- Stored items -
================================

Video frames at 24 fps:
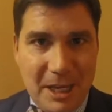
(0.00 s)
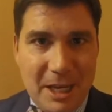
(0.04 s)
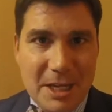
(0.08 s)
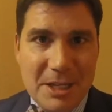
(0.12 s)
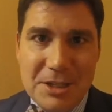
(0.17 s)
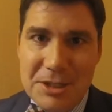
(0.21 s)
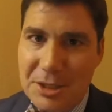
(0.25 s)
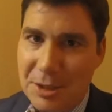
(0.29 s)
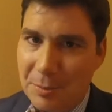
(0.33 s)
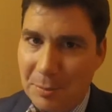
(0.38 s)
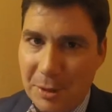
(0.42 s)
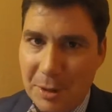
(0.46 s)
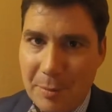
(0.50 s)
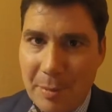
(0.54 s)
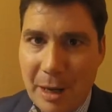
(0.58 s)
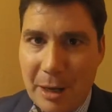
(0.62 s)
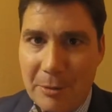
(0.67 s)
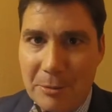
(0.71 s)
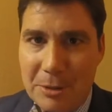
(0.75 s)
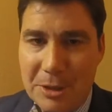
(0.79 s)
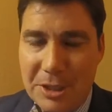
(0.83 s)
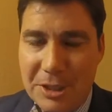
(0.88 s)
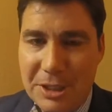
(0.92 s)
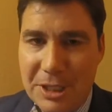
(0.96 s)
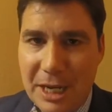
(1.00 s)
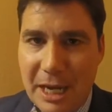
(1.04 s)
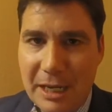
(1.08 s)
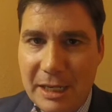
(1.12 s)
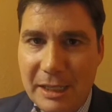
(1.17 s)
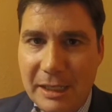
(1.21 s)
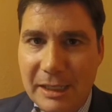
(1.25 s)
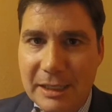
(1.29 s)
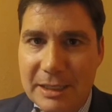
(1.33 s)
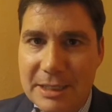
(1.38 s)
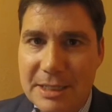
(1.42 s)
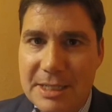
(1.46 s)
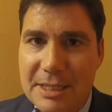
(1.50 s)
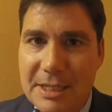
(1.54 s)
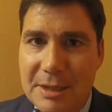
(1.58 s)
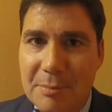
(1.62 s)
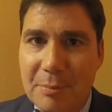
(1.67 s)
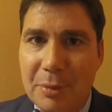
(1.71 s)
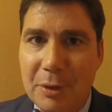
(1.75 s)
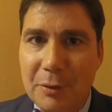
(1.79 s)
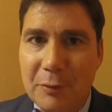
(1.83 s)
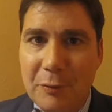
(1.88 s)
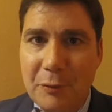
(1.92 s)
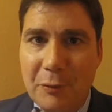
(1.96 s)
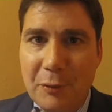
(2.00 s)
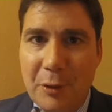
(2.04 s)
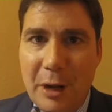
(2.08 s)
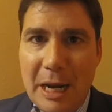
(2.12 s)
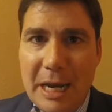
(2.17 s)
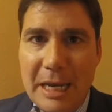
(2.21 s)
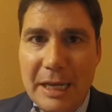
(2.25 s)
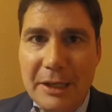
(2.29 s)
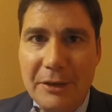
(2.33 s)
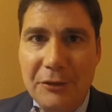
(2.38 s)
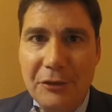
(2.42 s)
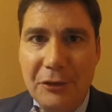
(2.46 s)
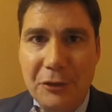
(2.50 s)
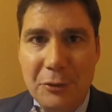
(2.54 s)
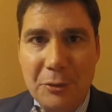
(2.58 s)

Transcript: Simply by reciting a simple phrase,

================================

- Task directions -
Output every line above exactly as it stands, and drop any picture.

- Task solution -
Video frames at 24 fps:
(0.00 s)
(0.04 s)
(0.08 s)
(0.12 s)
(0.17 s)
(0.21 s)
(0.25 s)
(0.29 s)
(0.33 s)
(0.38 s)
(0.42 s)
(0.46 s)
(0.50 s)
(0.54 s)
(0.58 s)
(0.62 s)
(0.67 s)
(0.71 s)
(0.75 s)
(0.79 s)
(0.83 s)
(0.88 s)
(0.92 s)
(0.96 s)
(1.00 s)
(1.04 s)
(1.08 s)
(1.12 s)
(1.17 s)
(1.21 s)
(1.25 s)
(1.29 s)
(1.33 s)
(1.38 s)
(1.42 s)
(1.46 s)
(1.50 s)
(1.54 s)
(1.58 s)
(1.62 s)
(1.67 s)
(1.71 s)
(1.75 s)
(1.79 s)
(1.83 s)
(1.88 s)
(1.92 s)
(1.96 s)
(2.00 s)
(2.04 s)
(2.08 s)
(2.12 s)
(2.17 s)
(2.21 s)
(2.25 s)
(2.29 s)
(2.33 s)
(2.38 s)
(2.42 s)
(2.46 s)
(2.50 s)
(2.54 s)
(2.58 s)

Transcript: Simply by reciting a simple phrase,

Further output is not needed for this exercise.